Stored items

================================

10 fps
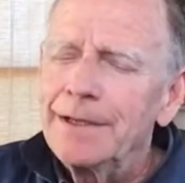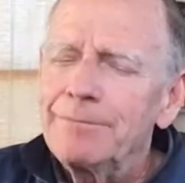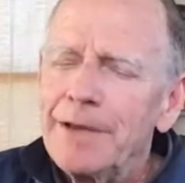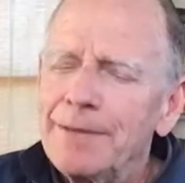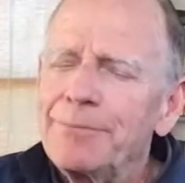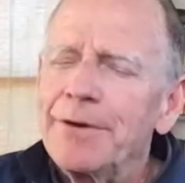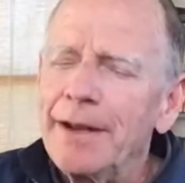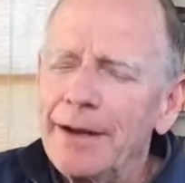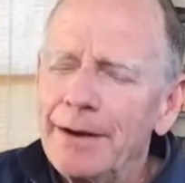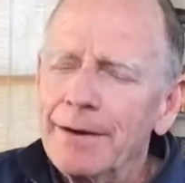And my
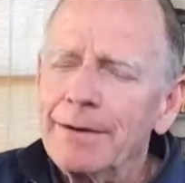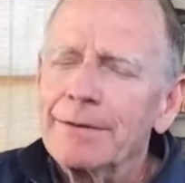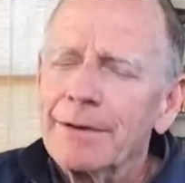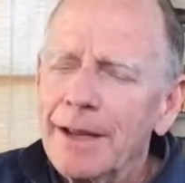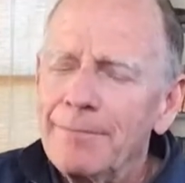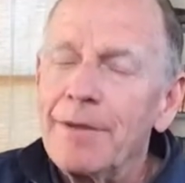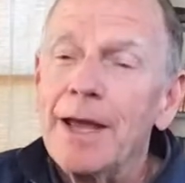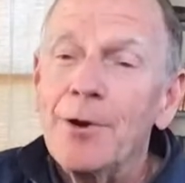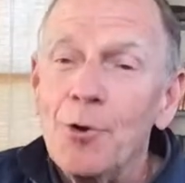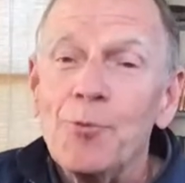prayer and
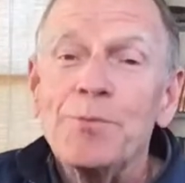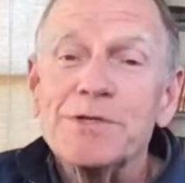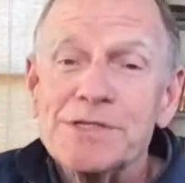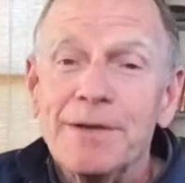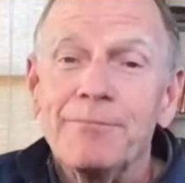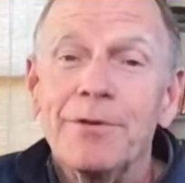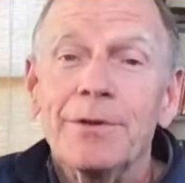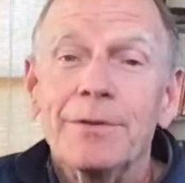my hope is simple.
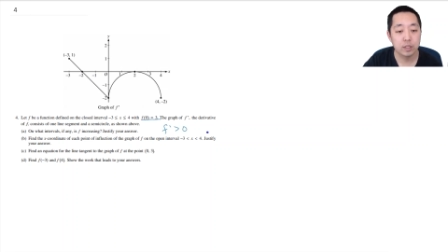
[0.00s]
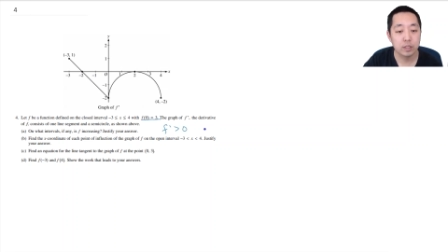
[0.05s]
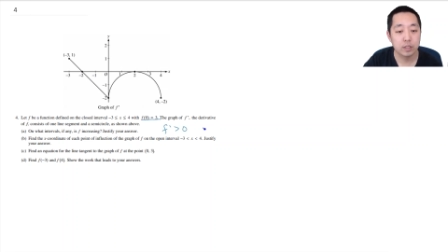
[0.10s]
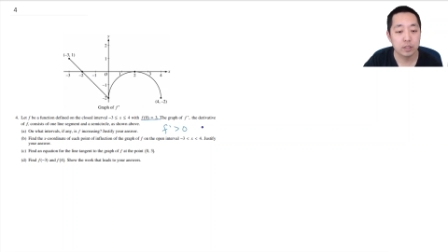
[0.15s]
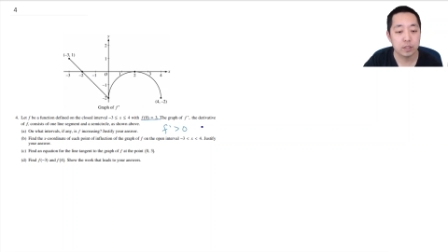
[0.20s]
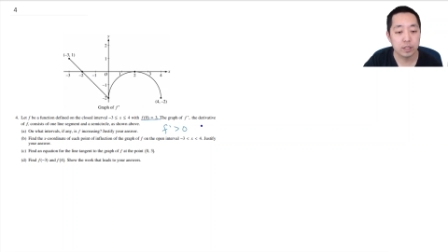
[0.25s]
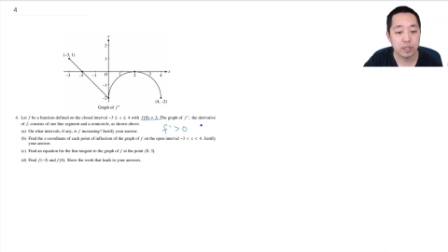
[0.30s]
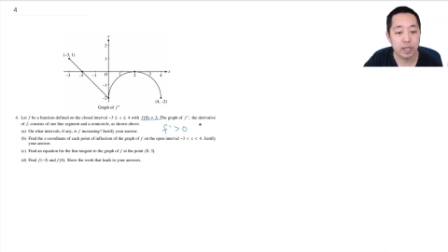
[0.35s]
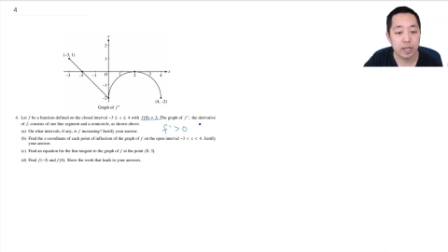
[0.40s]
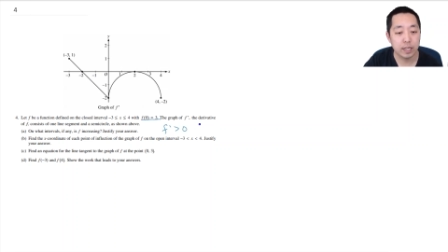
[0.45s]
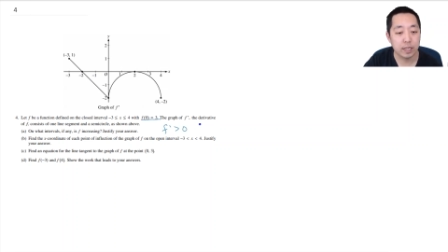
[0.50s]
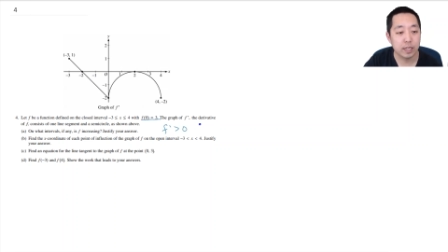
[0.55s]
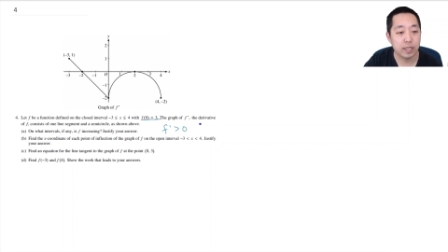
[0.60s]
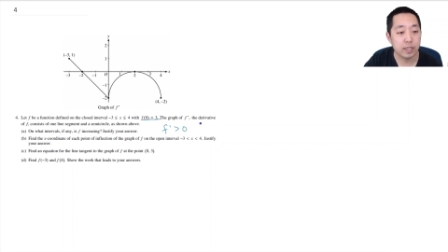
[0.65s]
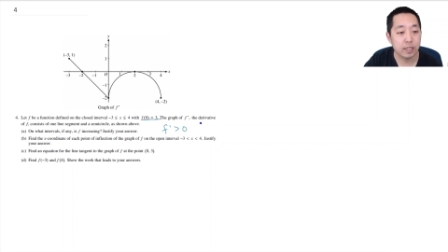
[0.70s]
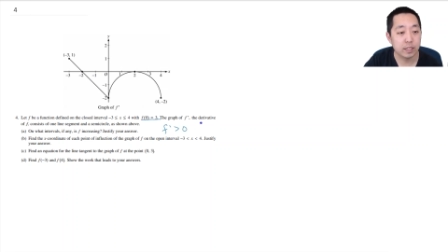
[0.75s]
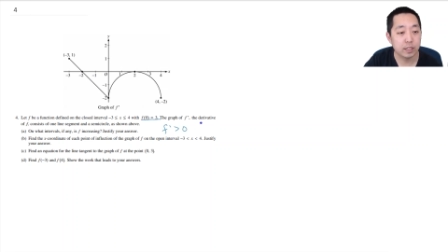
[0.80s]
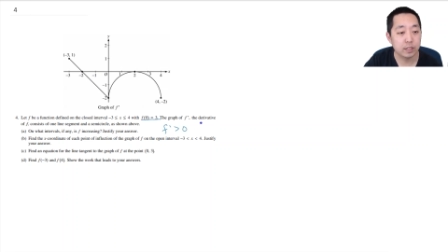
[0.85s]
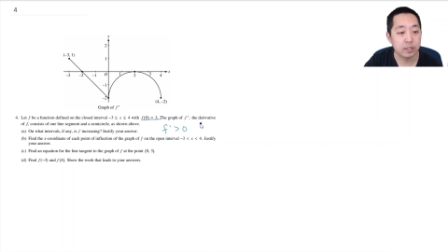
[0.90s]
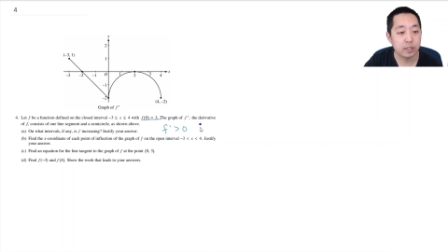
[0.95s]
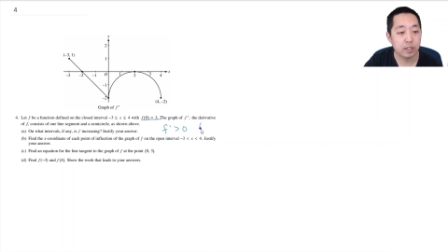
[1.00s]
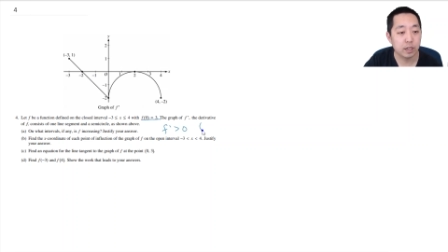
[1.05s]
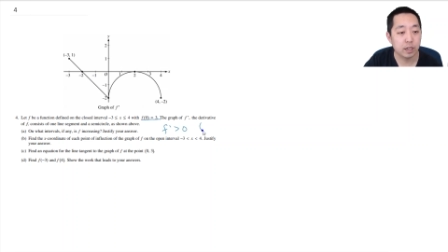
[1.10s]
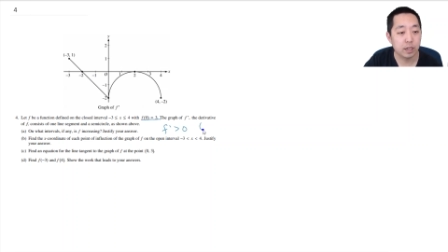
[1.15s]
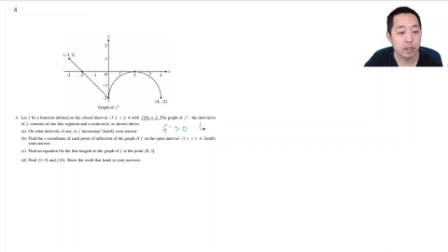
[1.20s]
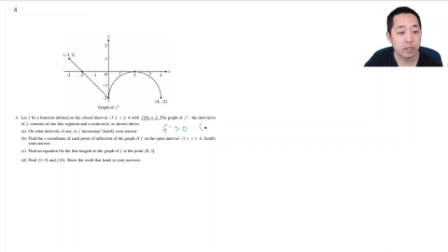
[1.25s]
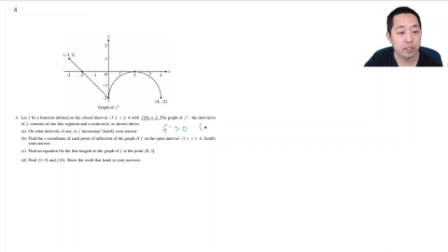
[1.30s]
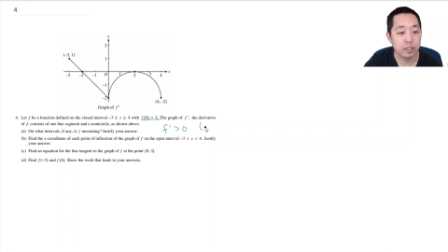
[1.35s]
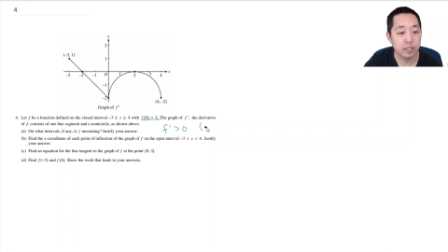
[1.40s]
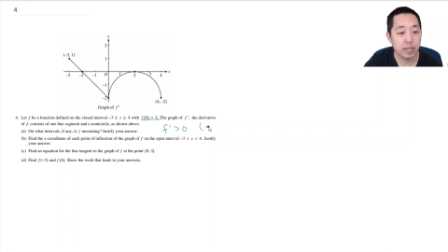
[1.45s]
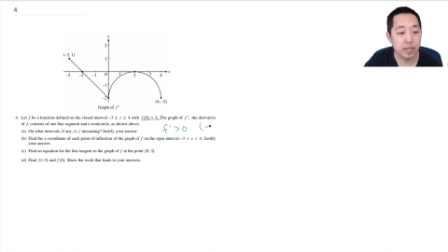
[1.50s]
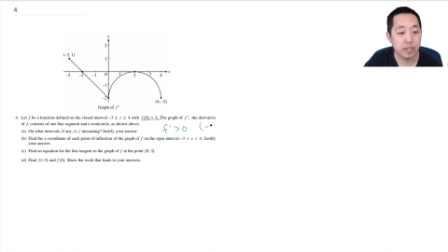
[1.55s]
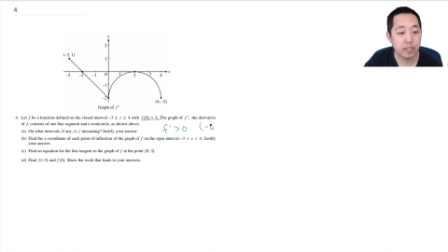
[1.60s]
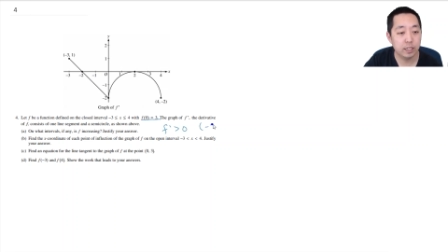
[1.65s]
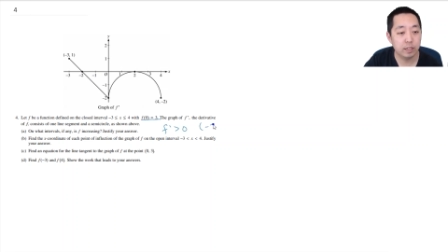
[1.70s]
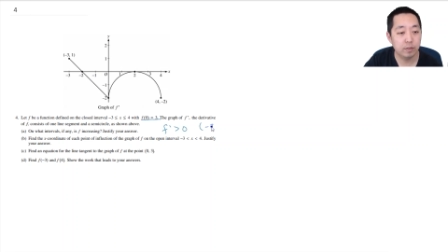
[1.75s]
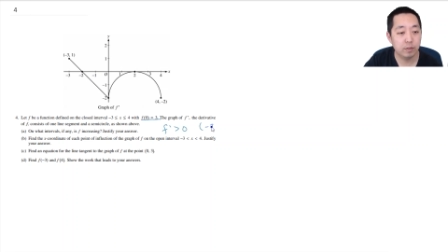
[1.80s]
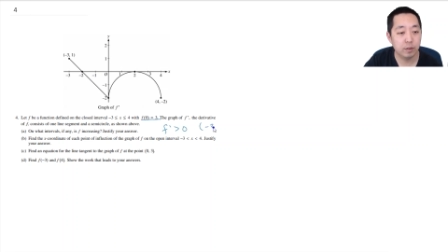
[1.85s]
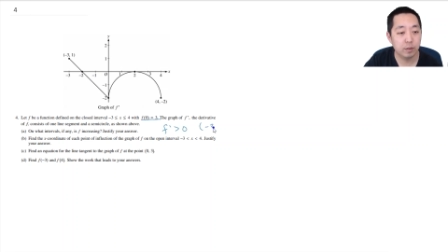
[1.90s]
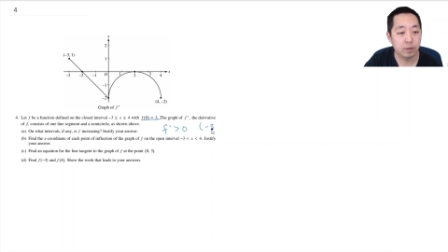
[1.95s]
So that is on
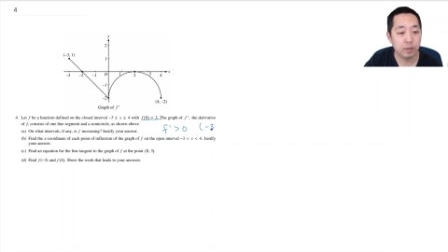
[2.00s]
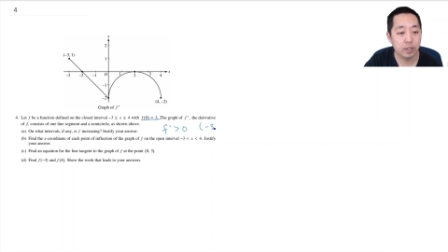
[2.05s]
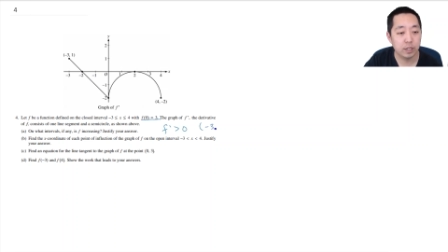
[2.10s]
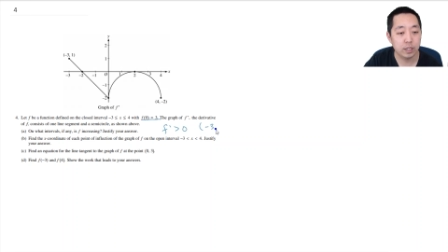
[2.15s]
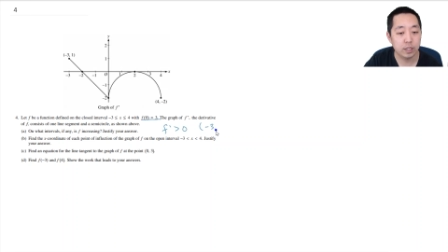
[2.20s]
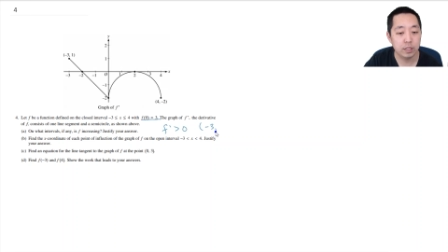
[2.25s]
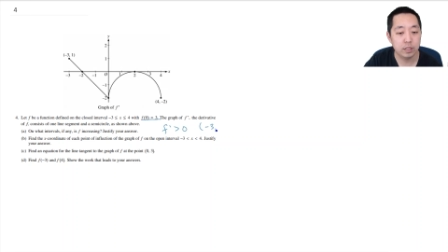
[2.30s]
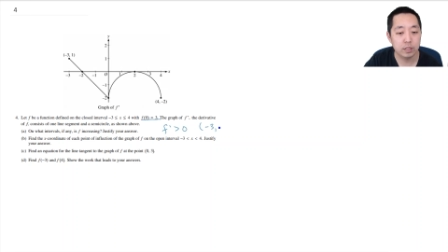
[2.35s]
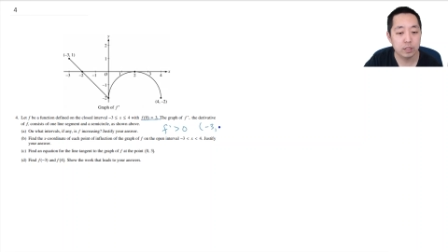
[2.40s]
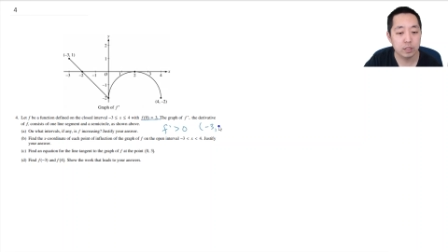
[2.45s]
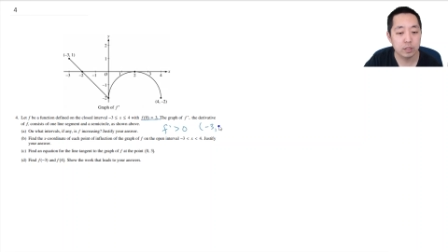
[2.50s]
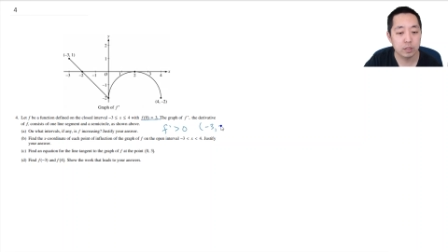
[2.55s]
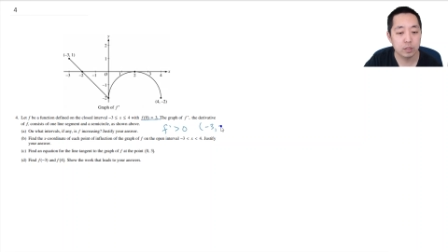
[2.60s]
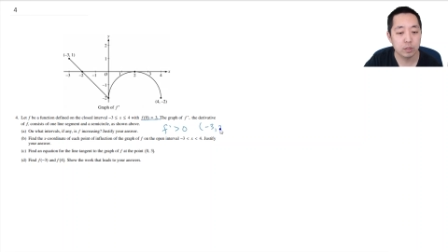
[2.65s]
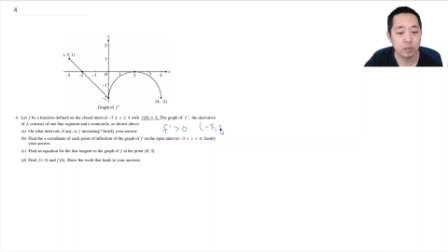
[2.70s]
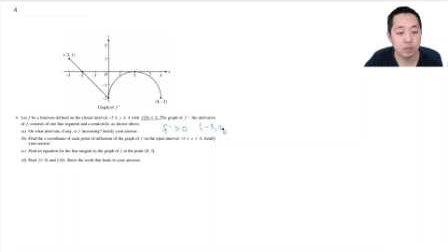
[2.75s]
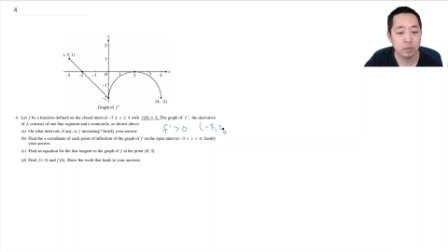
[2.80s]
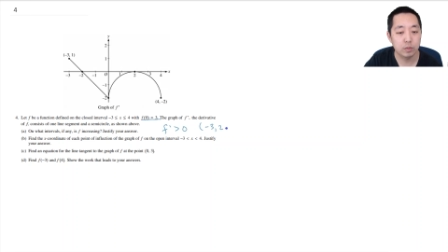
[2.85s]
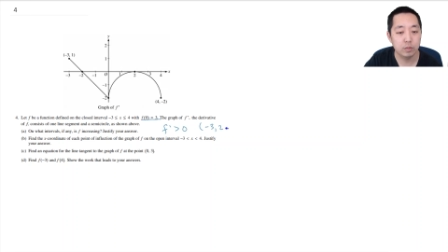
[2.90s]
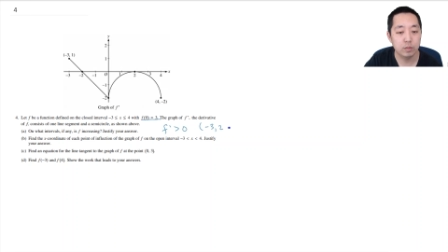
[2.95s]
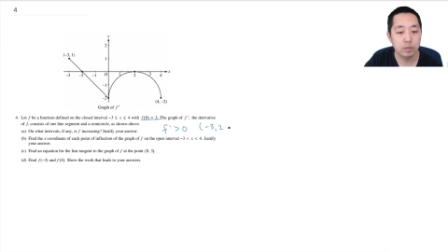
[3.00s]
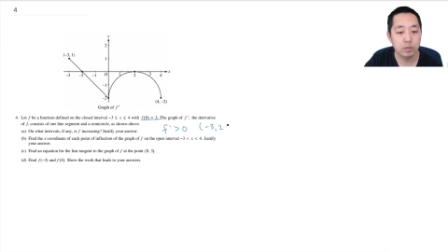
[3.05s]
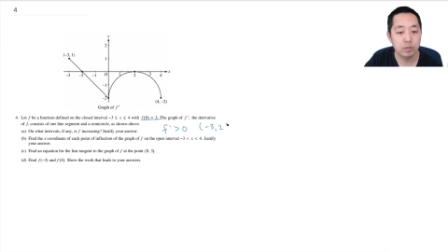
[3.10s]
negative 3 to 2.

================================

What the task asks
Exactly as they stand, retype all the entries, but omit the pictures.

Output for this task
10 fps
And my
prayer and
my hope is simple.
[0.00s]
[0.05s]
[0.10s]
[0.15s]
[0.20s]
[0.25s]
[0.30s]
[0.35s]
[0.40s]
[0.45s]
[0.50s]
[0.55s]
[0.60s]
[0.65s]
[0.70s]
[0.75s]
[0.80s]
[0.85s]
[0.90s]
[0.95s]
[1.00s]
[1.05s]
[1.10s]
[1.15s]
[1.20s]
[1.25s]
[1.30s]
[1.35s]
[1.40s]
[1.45s]
[1.50s]
[1.55s]
[1.60s]
[1.65s]
[1.70s]
[1.75s]
[1.80s]
[1.85s]
[1.90s]
[1.95s]
So that is on
[2.00s]
[2.05s]
[2.10s]
[2.15s]
[2.20s]
[2.25s]
[2.30s]
[2.35s]
[2.40s]
[2.45s]
[2.50s]
[2.55s]
[2.60s]
[2.65s]
[2.70s]
[2.75s]
[2.80s]
[2.85s]
[2.90s]
[2.95s]
[3.00s]
[3.05s]
[3.10s]
negative 3 to 2.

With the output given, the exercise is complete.